Fig. 2. Fano-enhanced nanobeam (FEN) characterization. (a) Schematic of a FEN unit. (b) Photonic bandgap of tapered etching holes. (c) Transmission with and without Fano enhancement. (d) SEM image of etched holes of three nanobeams in a FEN spectrometer device.
As a four-port waveguide–cavity system, extra coupling loss will be introduced if the output light is not effectively controlled, hence deteriorating the ${\rm Q}$ factor and extinction ratio (ER). Therefore, a PTE structure [shown in Fig. 1(b)] is designed so as to upgrade the performance. Detailed analysis can be found in Supplement 1. The PTE with high reflectivity results in a Fano enhancement of resonance, and we can see from Fig. 2(c) that the Lorentzian line shape is transferred to a Fano line shape with higher ${\rm Q}$ (from 2766 to 4319), higher ER (from ${\sim}{14}$ to ${\gt}{26}\;{\rm dB}$), and lower insertion loss (from 7.2 to 4.7 dB). This improvement contributes to a better performance of the resolution and SNR of the spectrometer.

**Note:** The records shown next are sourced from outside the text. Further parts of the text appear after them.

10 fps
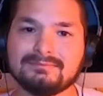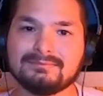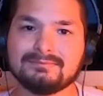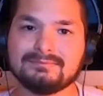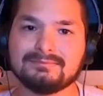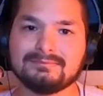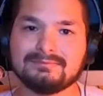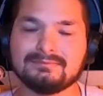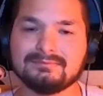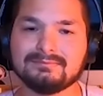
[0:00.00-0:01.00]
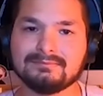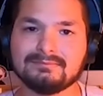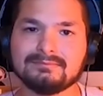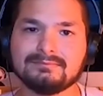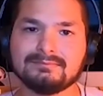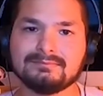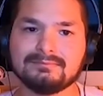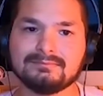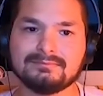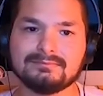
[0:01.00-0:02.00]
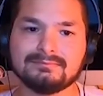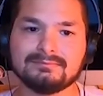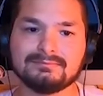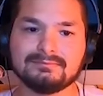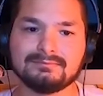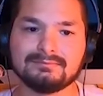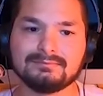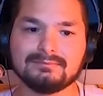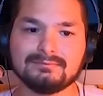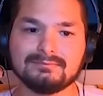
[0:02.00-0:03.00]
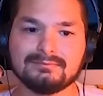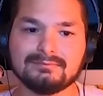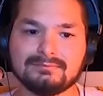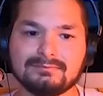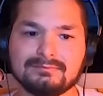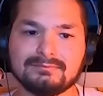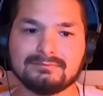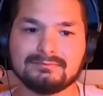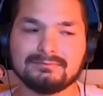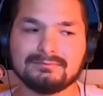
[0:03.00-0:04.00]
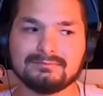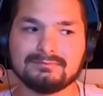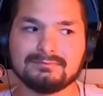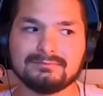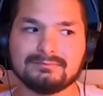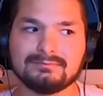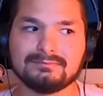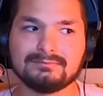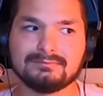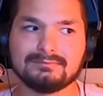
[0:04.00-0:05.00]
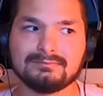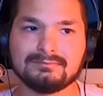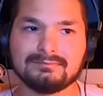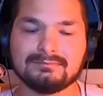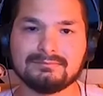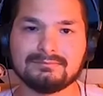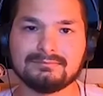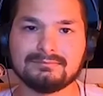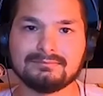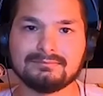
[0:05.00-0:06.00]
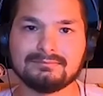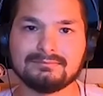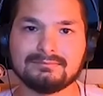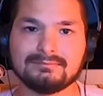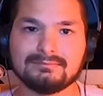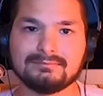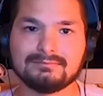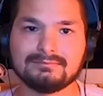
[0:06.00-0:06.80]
[no speech]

To expand the bandwidth of the device, FEN units with different resonant wavelengths are arranged. As mentioned above, the property of the cavity depends on the parameters of the etched holes and the way they change. The photonic band information [in Fig. 2(b), for example] enables us to control the parameters in a reliable method. We have revised these parameters and guaranteed all three FENs working in the required wavelengths. The detailed parameters can be found in Supplement 1. The scanning electron microscope (SEM) image of the etched holes in the FENs is shown in Fig. 2(d). It is necessary to point out that the manufacturing deviation is inevitable and may lead to a shift of resonant wavelength. But the calibration process and thermal tuning will handle this issue and increase fabrication tolerance.
C. Thermal Tuning
Due to the decent thermo-optical (TO) effect of silicon, the fabricated FENs are configured with heaters [shown in Fig. 3(a)] to control the resonant states and shift the transmission spectra. The resonant wavelength ${\lambda _r}$ of the nanobeam can be approximately expressed as ${\lambda _r} = {2}{n_{{\rm eff}}}{\Lambda _{{\rm eff}}}$, where ${\Lambda _{{\rm eff}}}$ denotes the equivalent period of the photonic crystal, and the effective refractive index ${n_{{\rm eff}}}$ depends on the material property and structure parameters. Assuming that the temperature variation hardly changes the mode field distribution, we can consider that ${n_{{\rm eff}}}$ changes linearly with the heating power and so does ${\lambda _r}$. Note that the PTE adopted in one of the drop ports requires equal heating power to keep the Fano enhancement constant. As a result, we configured two identical heaters in parallel connection for the nanobeam and PTE [shown in the partial view of Fig. 3(a)].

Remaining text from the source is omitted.